The Clean Power Plan is one such policy, as is the funding that the United States sends to other countries to help combat climate change.

Already, Mr. Trump has tasked the Environmental Protection Agency to review the Clean Power Plan, and perhaps replace it with something more “job-friendly.”

Google image/Creative Commons license
President Trump has threatened to pull the United States out of a historic climate change agreement reached in Paris.

In doing so, the president is effectively abdicating America’s position as a world leader in climate change action.

“The United States not only recognizes its role in creating this problem, we embrace our responsibility to do something about it,” Mr. Obama said during the opening talks of the Paris conference.

Mr. Trump appears more focused on political spin, in particular invoking the idea of “jobs” in opposing environmental regulations. The environment, apparently, will have to take care of itself.

But the controversy doesn’t end with the Keystone pipeline or the Paris Agreement. As Mr. Trump made his choices for Cabinet positions, everyone watched closely for the one position that would reveal the president’s hand regarding the environment: the administrator for the EPA.

When he announced his nominee to be Scott Pruitt, at the time Oklahoma’s attorney general, no clearer indication could be given regarding his stance.

Mr. Pruitt, who is self-described as “a leading advocate against the EPA’s activist agenda,” has sued the agency 13 times over the years, argued for its dissolution, and has rejected climate change as a scientifically proven concept.

“Pruitt has a clear record of hostility to the EPA’s mission,” said Ken Kimmell, president of the Union of Concerned Scientists, an organization which combines science in advocacy in pushing for climate action.

In selecting a climate-change denier as the head of the most important climate agency in the country, Mr. Trump has taken a large step in reversing Mr. Obama’s legacy, and dismantling climate change’s status as a dire issue which affects not only this country, but the world.

Mr. Pruitt is not the only one. Many other officials new to the EPA, especially the transition team, headed by Myron Ebell, have been known to oppose climate change as well.

“The environmental movement is, in my view, the greatest threat to freedom and prosperity in the modern world,” Mr. Ebell said, adding that he fully expects Mr. Trump to uphold his promise and withdraw from the Paris accord.

Gina McCarthy, former head of the EPA, has voiced her concerns with the Trump administration’s stance. She declared in an interview that none of the members of the transition team were scientists, a fact that is alarming on its face.

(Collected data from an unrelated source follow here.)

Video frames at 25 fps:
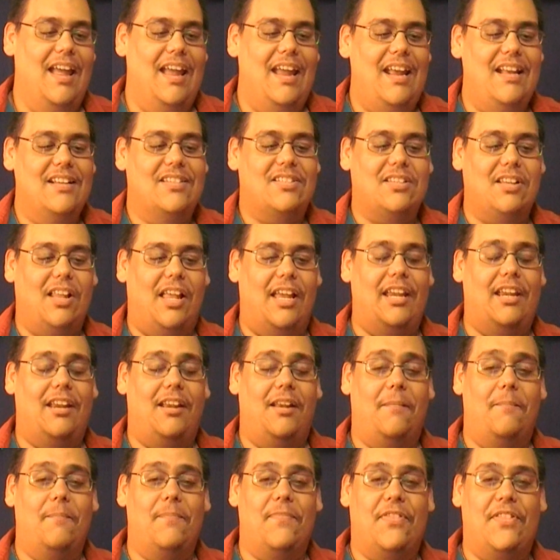It's like,
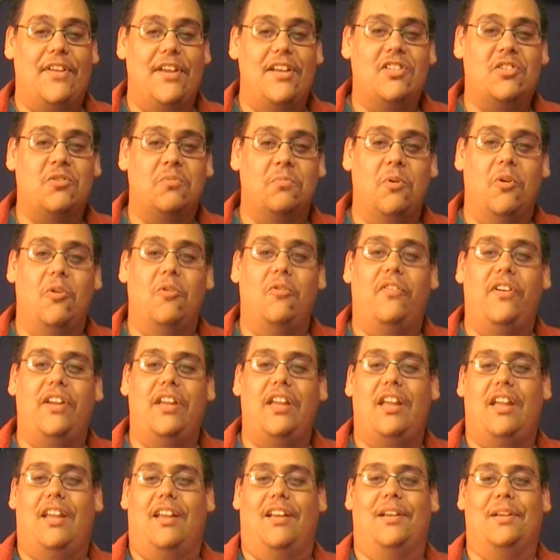this movie
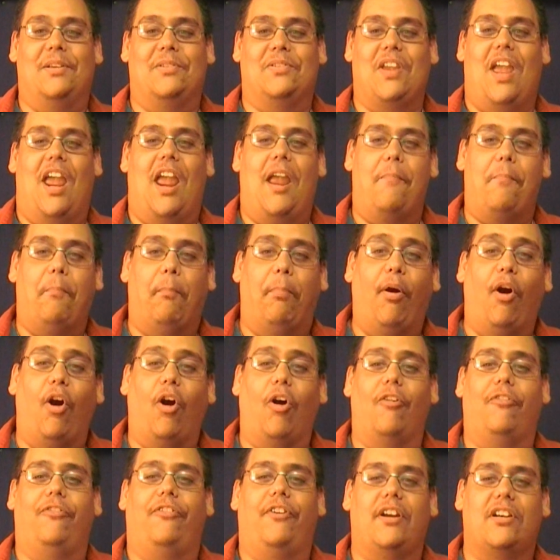is a
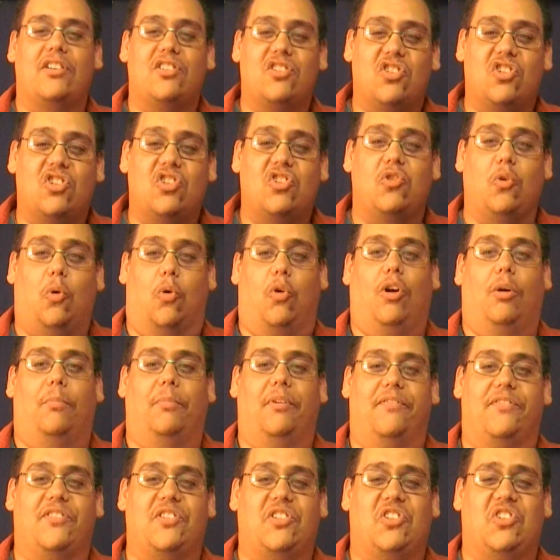perfect storm
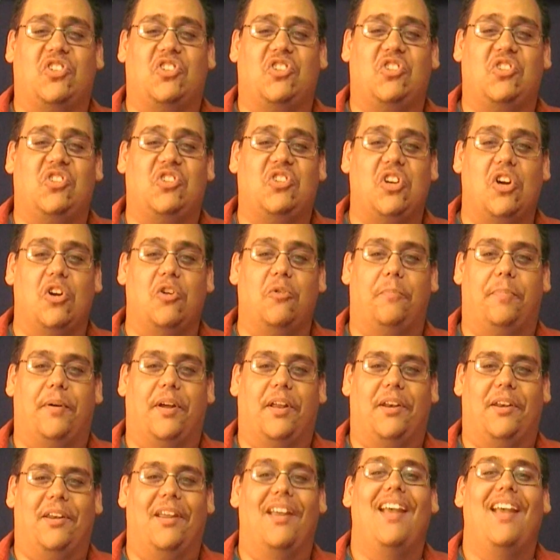of
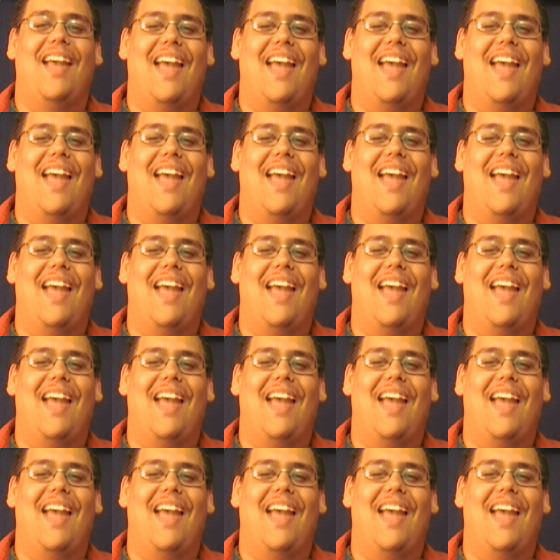stupid,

“The implication that political people would have to review the science before it was articulated is disturbing,” Ms. McCarthy was quoted as saying in The Boston Globe. “If the science changes because of politics, that’s not science.”

It would seem that science should be outside the realm of politics, but that is not always the case.

So what does it all mean for America?

“If we start to consider [this] the new normal, that’s a pretty scary thought,” said Dr. Michael Clarage, AMSA’s first-year sustainability teacher. “It could mean that the next generation will grow up thinking that these things don’t matter.”

And if government leaders continue to downplay the importance of education and action on the topic, America may well be on a road to the past, not the future, and it could lead to disaster.